:: Stored data ::

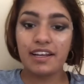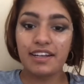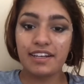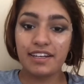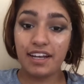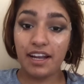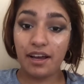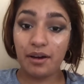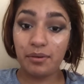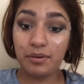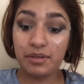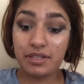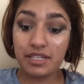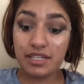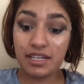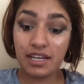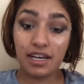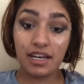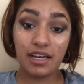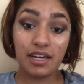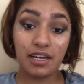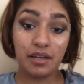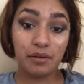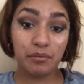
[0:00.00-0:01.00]
Now it's
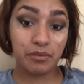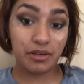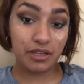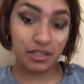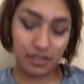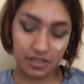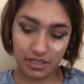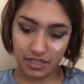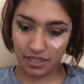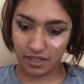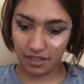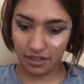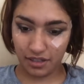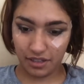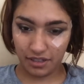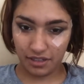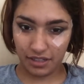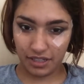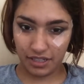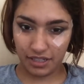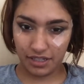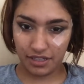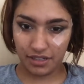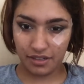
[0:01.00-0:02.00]
time to cut the
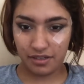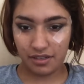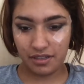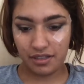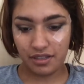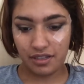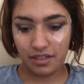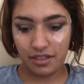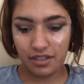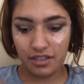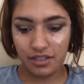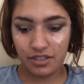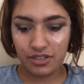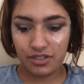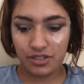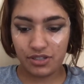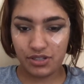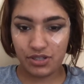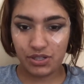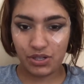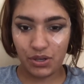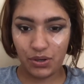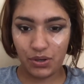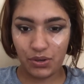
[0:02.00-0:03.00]
lid.
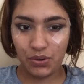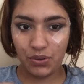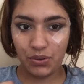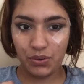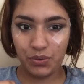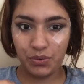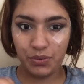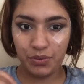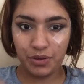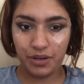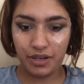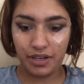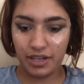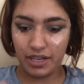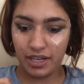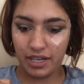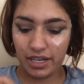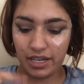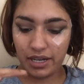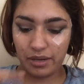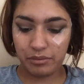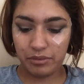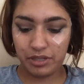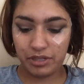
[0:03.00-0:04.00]
So
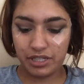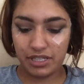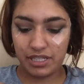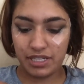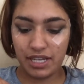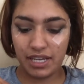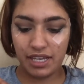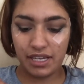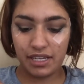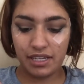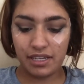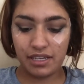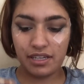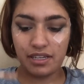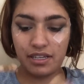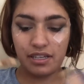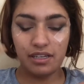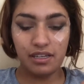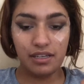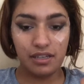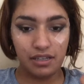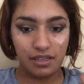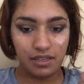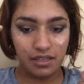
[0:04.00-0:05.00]
I'm going to take
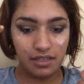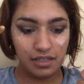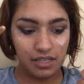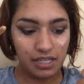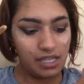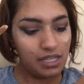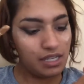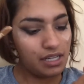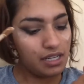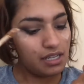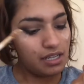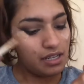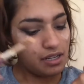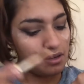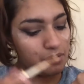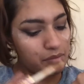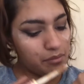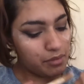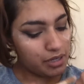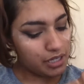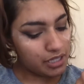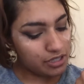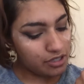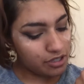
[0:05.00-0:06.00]

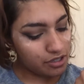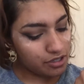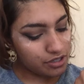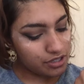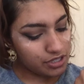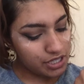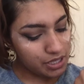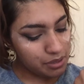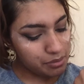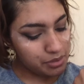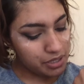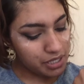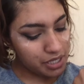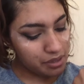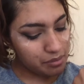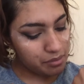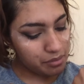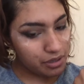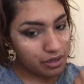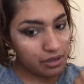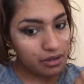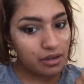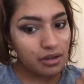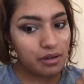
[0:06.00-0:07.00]
my Tarte Shape Tape,
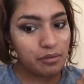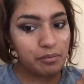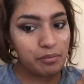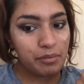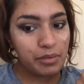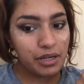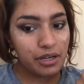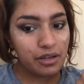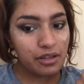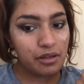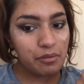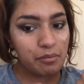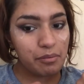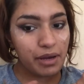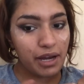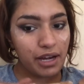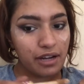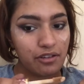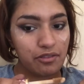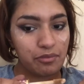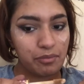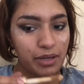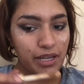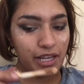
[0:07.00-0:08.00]
fit it on the back
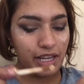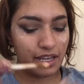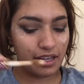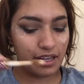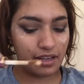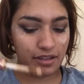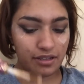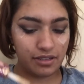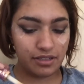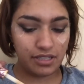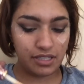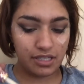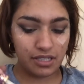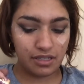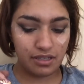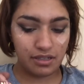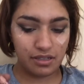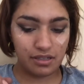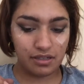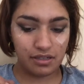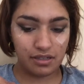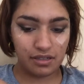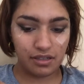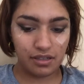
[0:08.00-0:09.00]
of my hand.
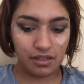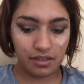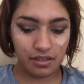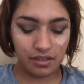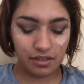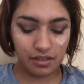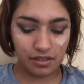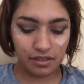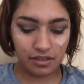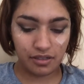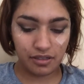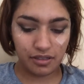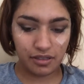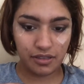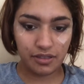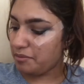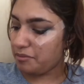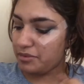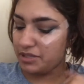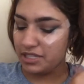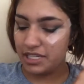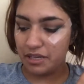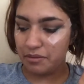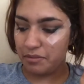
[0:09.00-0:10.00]
I'm
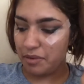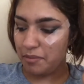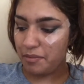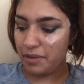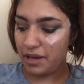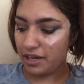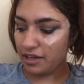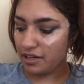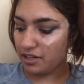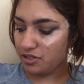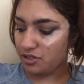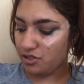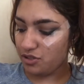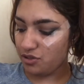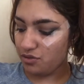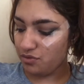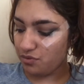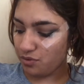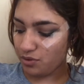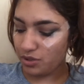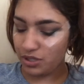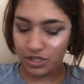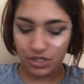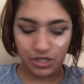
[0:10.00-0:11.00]
going to take my MAC
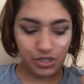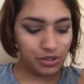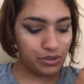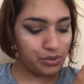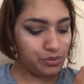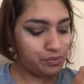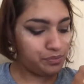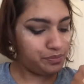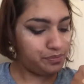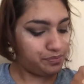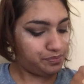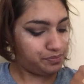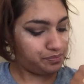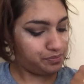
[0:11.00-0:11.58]
242,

:::

- **Brief**:
Write out exactly the lines from the line that contains "[0:05.00-0:06.00]" through the end of the material, including both ends. No pictures belong in the copy.

- **Reply**:
[0:05.00-0:06.00]

[0:06.00-0:07.00]
my Tarte Shape Tape,
[0:07.00-0:08.00]
fit it on the back
[0:08.00-0:09.00]
of my hand.
[0:09.00-0:10.00]
I'm
[0:10.00-0:11.00]
going to take my MAC
[0:11.00-0:11.58]
242,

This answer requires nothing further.